The Arab Spring and later regional unrest heightened Khamenei’s concerns about regime survival. After the Arab Spring uprisings in 2011 he worried the regime might not endure. Iran’s economy, hampered by stringent Western sanctions, compounded domestic unrest.
In 2013 Khamenei agreed to secret negotiations with the U.S. over Iran’s nuclear program, leading to the 2015 Joint Comprehensive Plan of Action. He remained deeply distrustful of the U.S., arguing that concessions on the nuclear issue would invite pressure on missiles, human rights, and regional policies. President Trump’s 2018 withdrawal from the deal reinforced Khamenei’s skepticism. Analysts say Iran increased nuclear enrichment after that and neared the capability to build a bomb.
When Trump reached out in early 2025 about a new deal, Khamenei delayed and dragged out negotiations. That pause proved costly. Israel said it would neutralize Iran’s nuclear program. In June 2025, Israel launched strikes on key facilities and killed scientists and generals; Iran retaliated and the two sides exchanged missile strikes. On June 21, 2025, the U.S. launched major airstrikes on three of Iran’s nuclear enrichment sites; Trump said the facilities were “completely and totally obliterated,” though experts debated how much the nuclear program had been set back.
Khamenei underestimated what Israel and the U.S. would do, Vakil says. “I think that Khamenei always assumed that he could play for time, and what he really didn’t understand is that the world around Iran had very much changed,” she says. “The world had tired of Khamenei and Iranian foot-dragging and antics … and so that was a miscalculation.”
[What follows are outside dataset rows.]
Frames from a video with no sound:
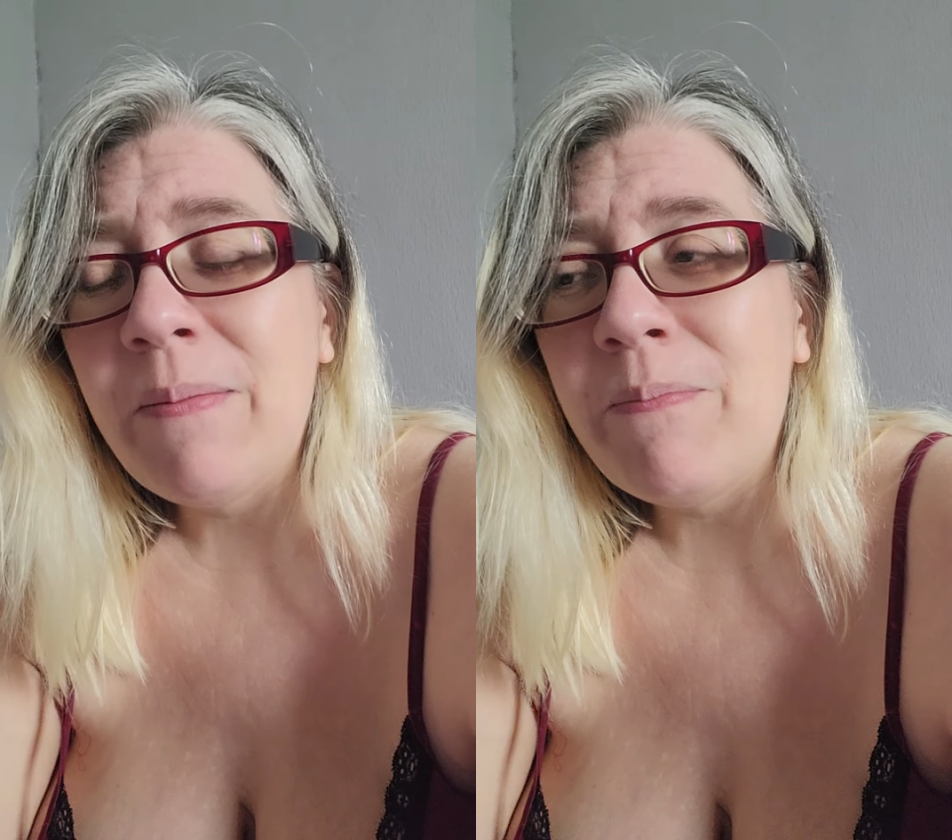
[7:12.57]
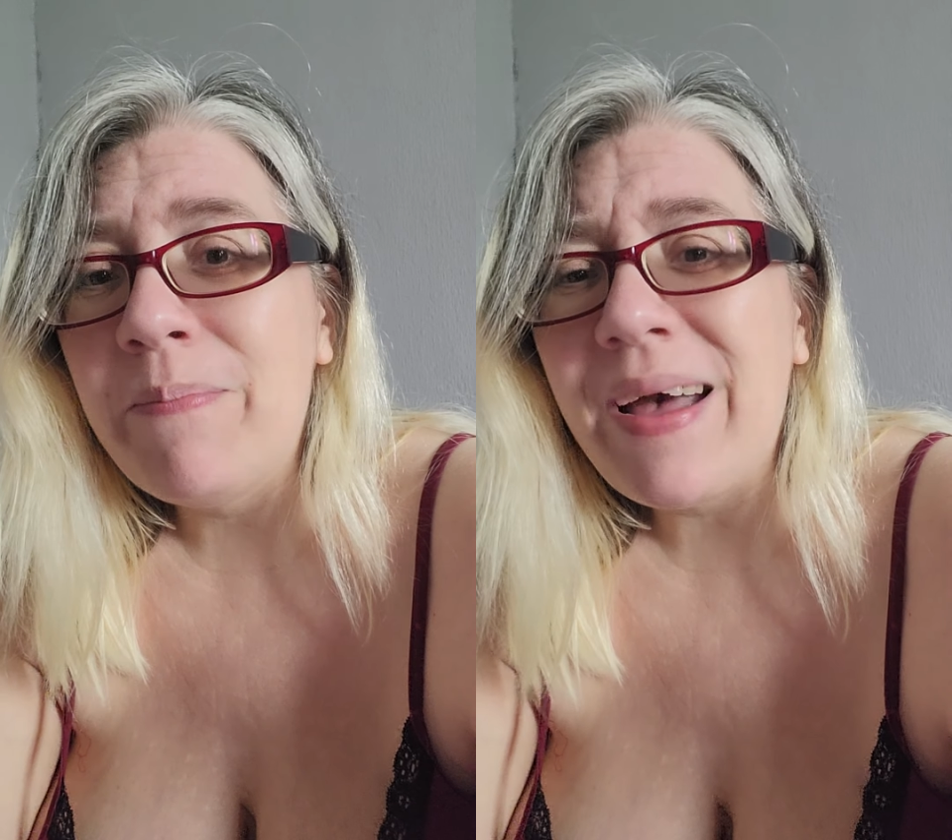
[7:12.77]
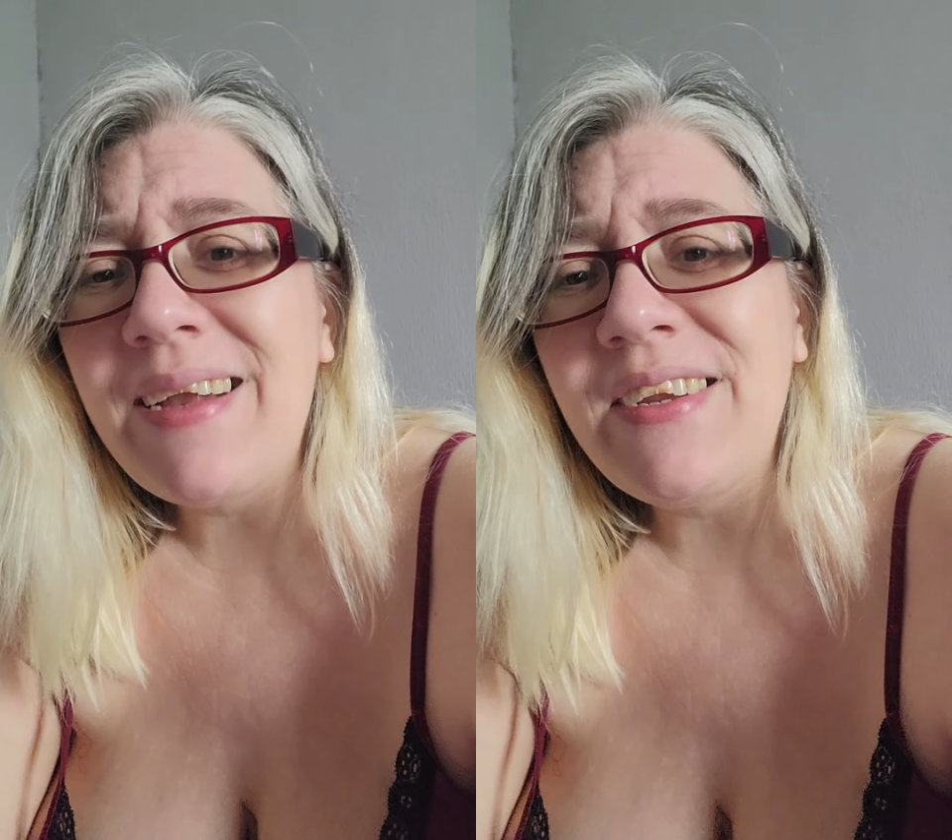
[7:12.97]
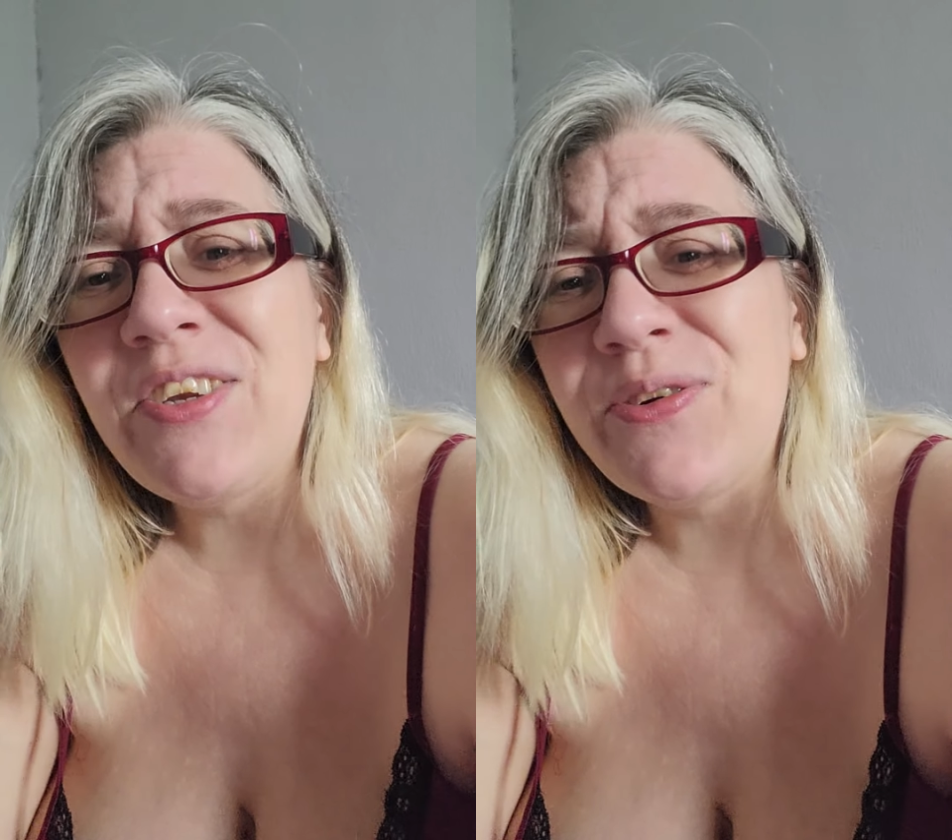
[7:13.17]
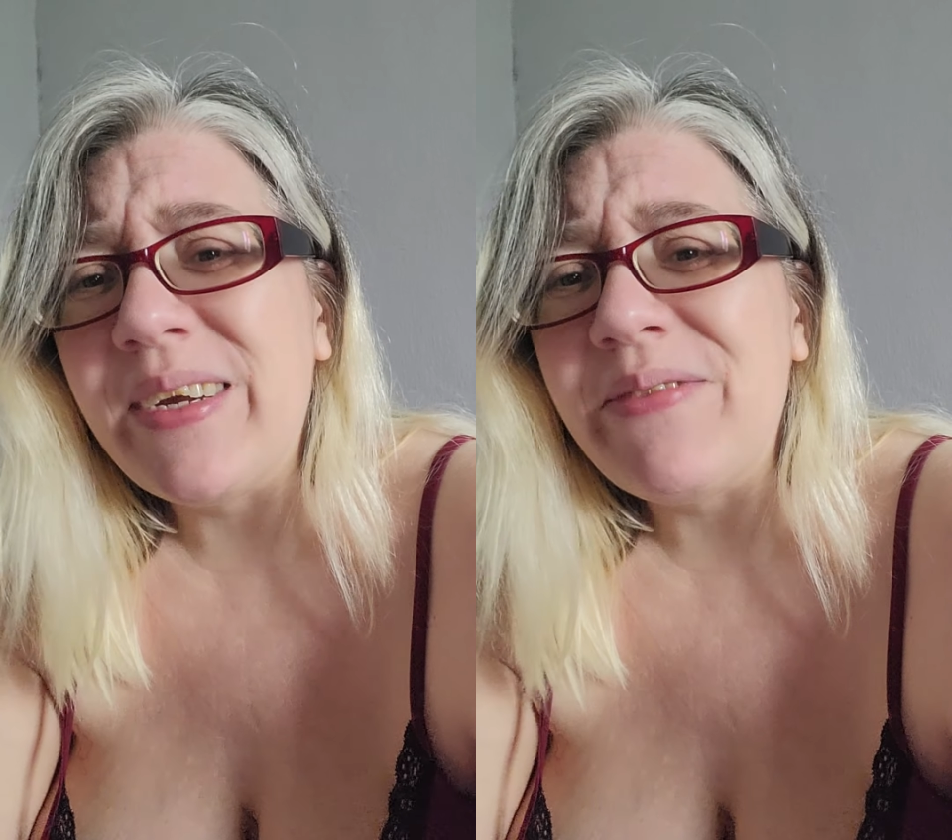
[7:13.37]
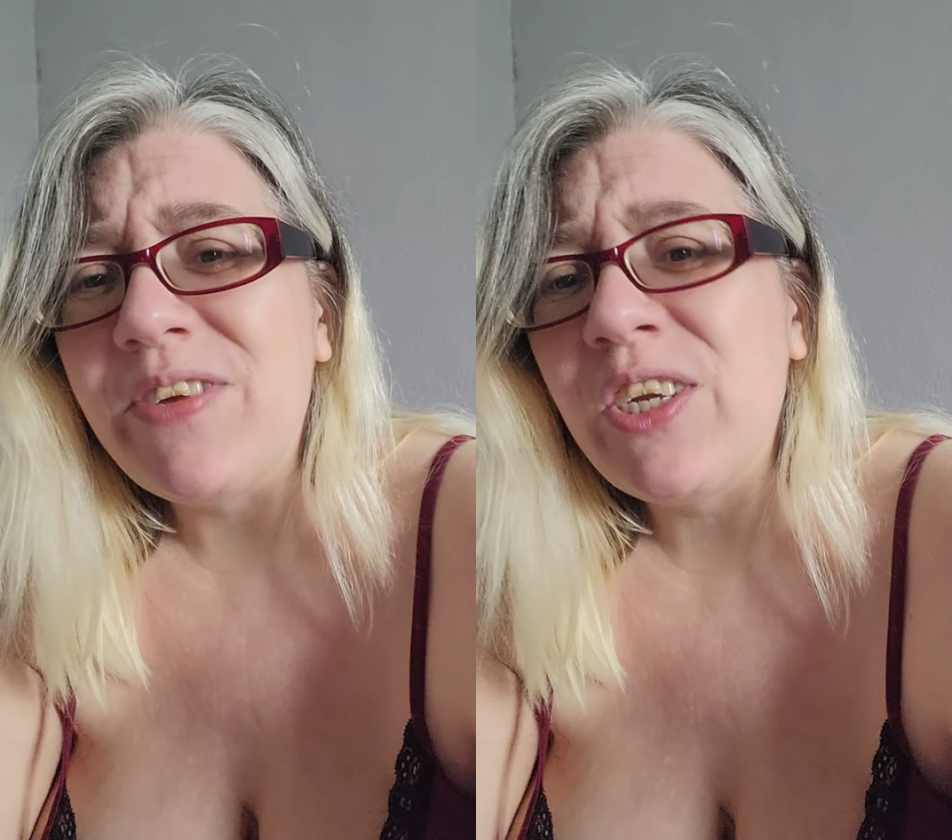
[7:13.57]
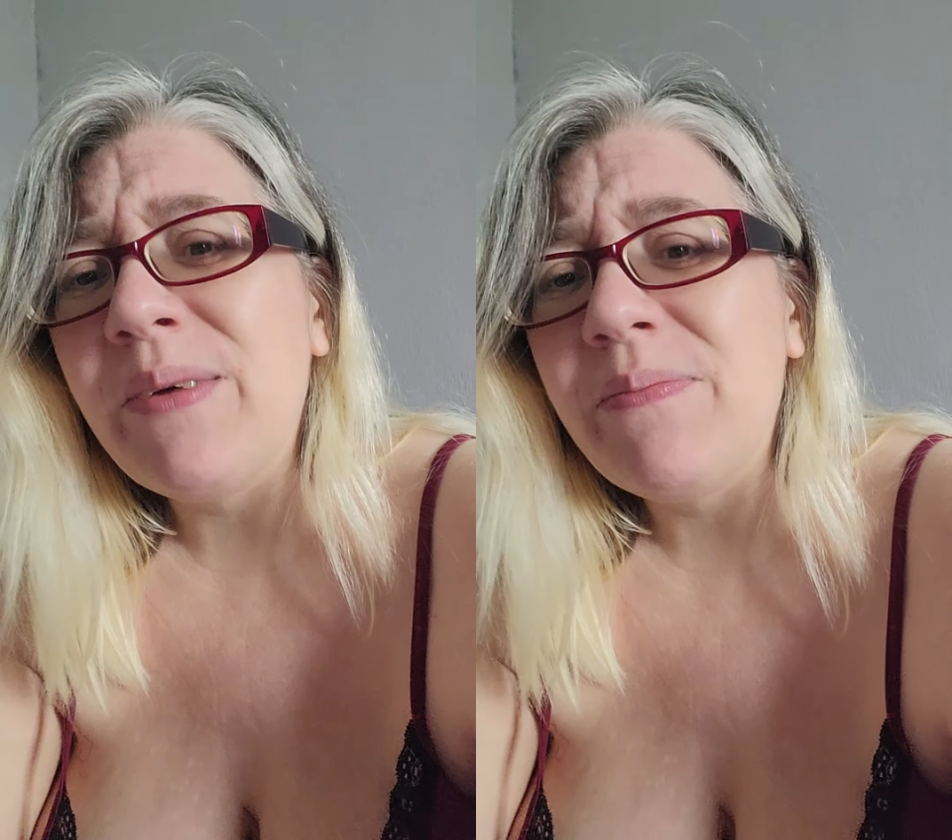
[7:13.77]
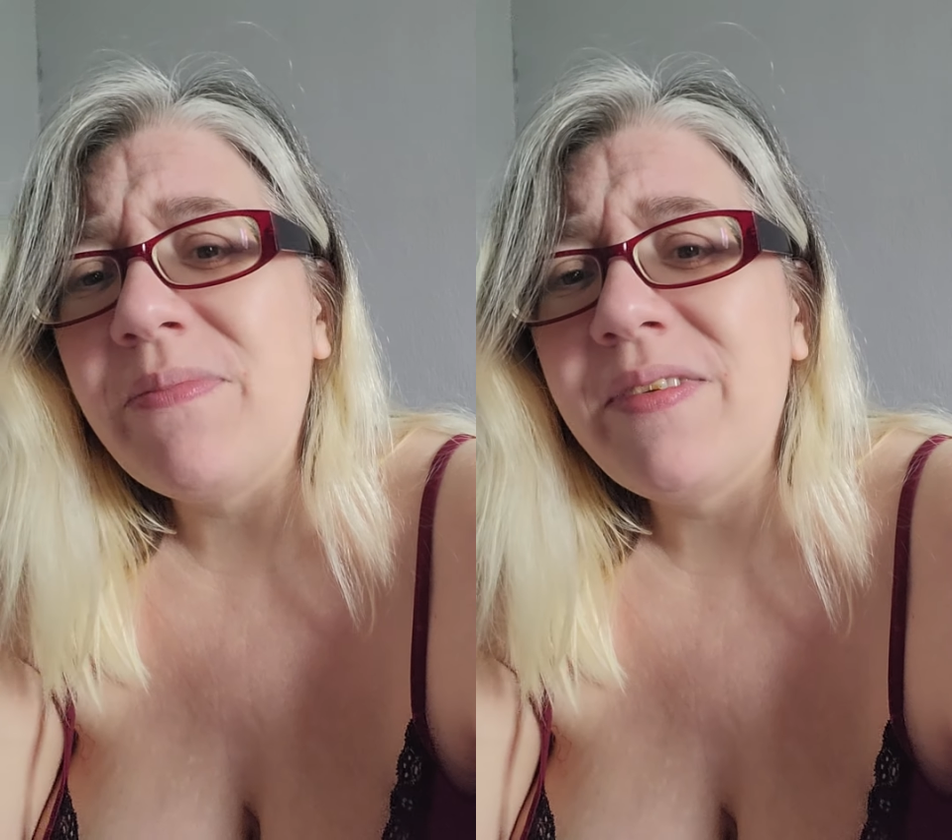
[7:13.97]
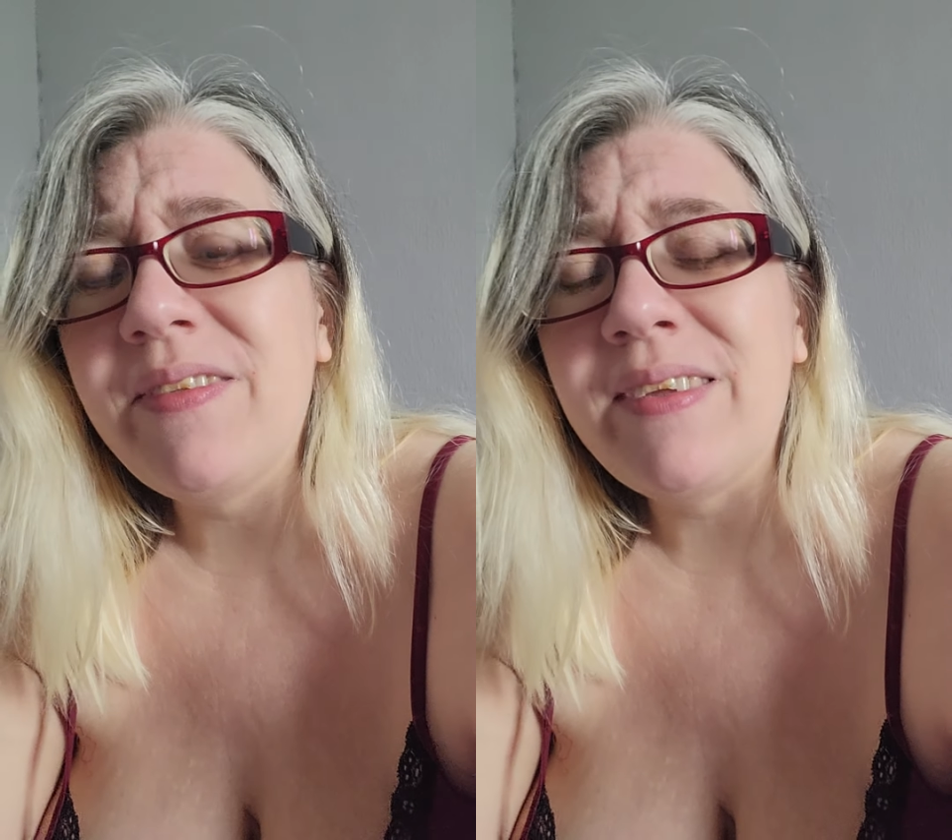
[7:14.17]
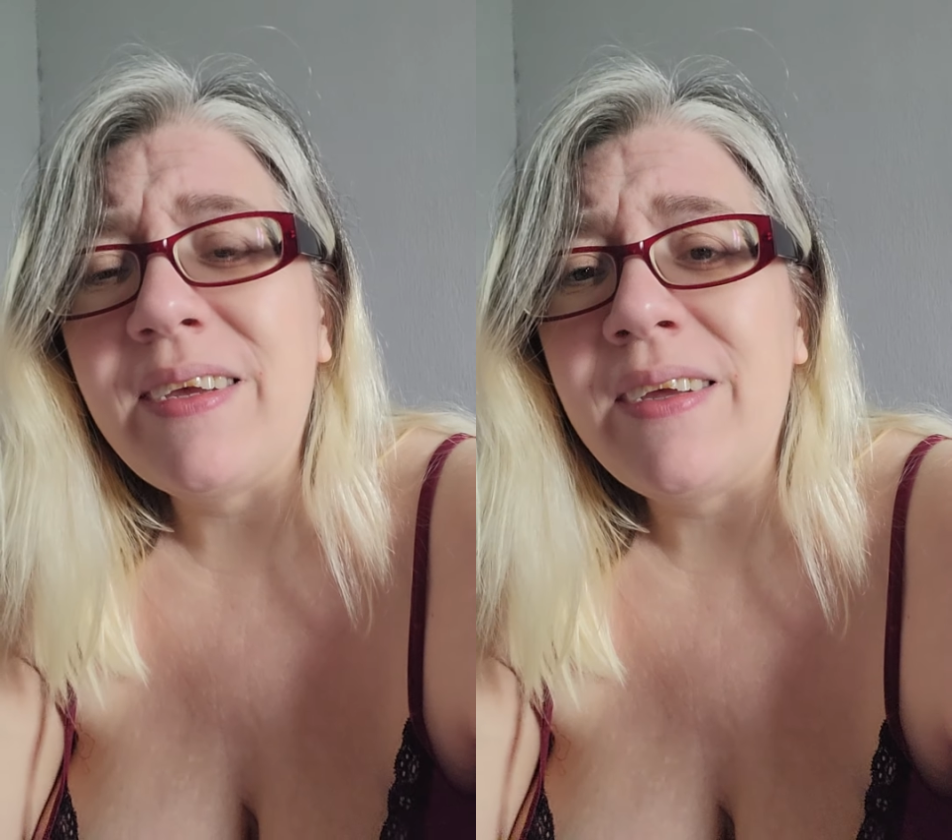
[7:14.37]
mandatory for
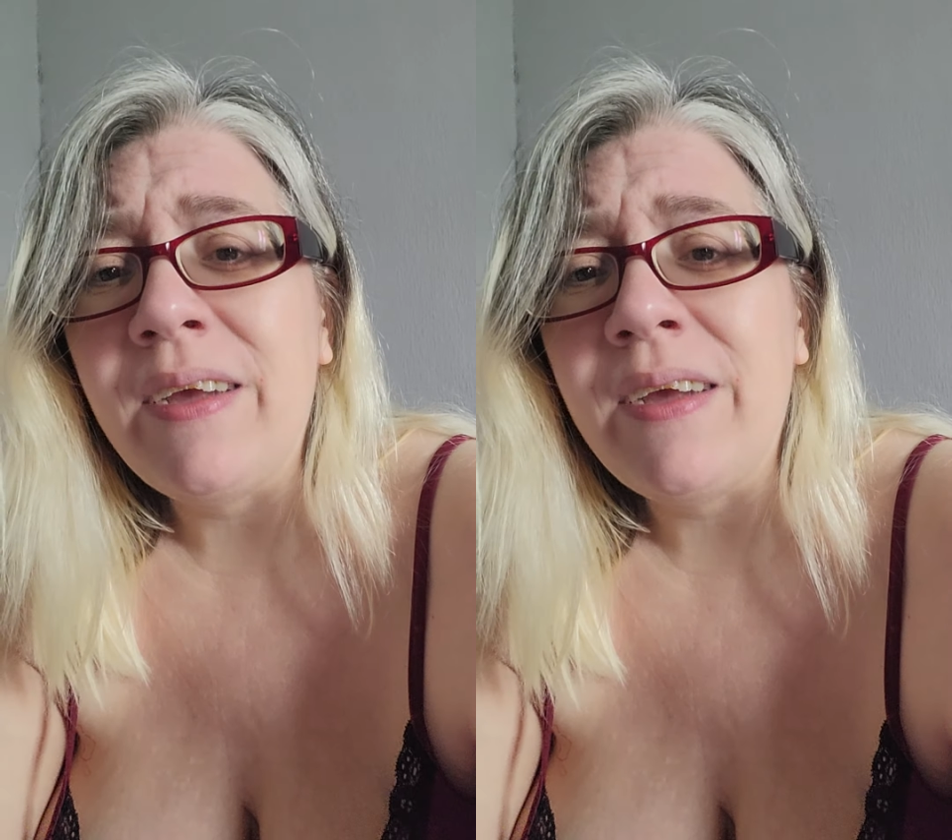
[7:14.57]
gyms,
Iran’s use of proxy militias across the region contributed to his downfall. When Hamas, backed by Iran, attacked Israel on Oct. 7, 2023, killing nearly 1,200 people and kidnapping 251, it triggered a cascade of events that culminated in Israel’s attack on Iran. The day after the Hamas attack, Iran-backed Hezbollah began firing rockets into Israel, prompting a conflict that led to the decimation of the militia’s top brass, including its senior leadership. Israel and Iran traded direct airstrikes for the first time in 2024 as that conflict unfolded.
Israel’s bombing of Iranian weapons shipments in Syria weakened the regime of Syria’s then-dictator Bashar al-Assad, who fell in December 2024 and fled to Russia in early January 2025. By the time Khamenei died, his regional network had been significantly degraded: key proxies were hobbled, Iran’s air defenses were reportedly weakened, and its nuclear program had been severely damaged by Israeli and U.S. strikes.
What remains is a robust ballistic missile program, long a central element of Khamenei’s defensive strategy. With his death, Iran is left weakened and vulnerable, and it is unclear who will replace him to lead a now-diminished state.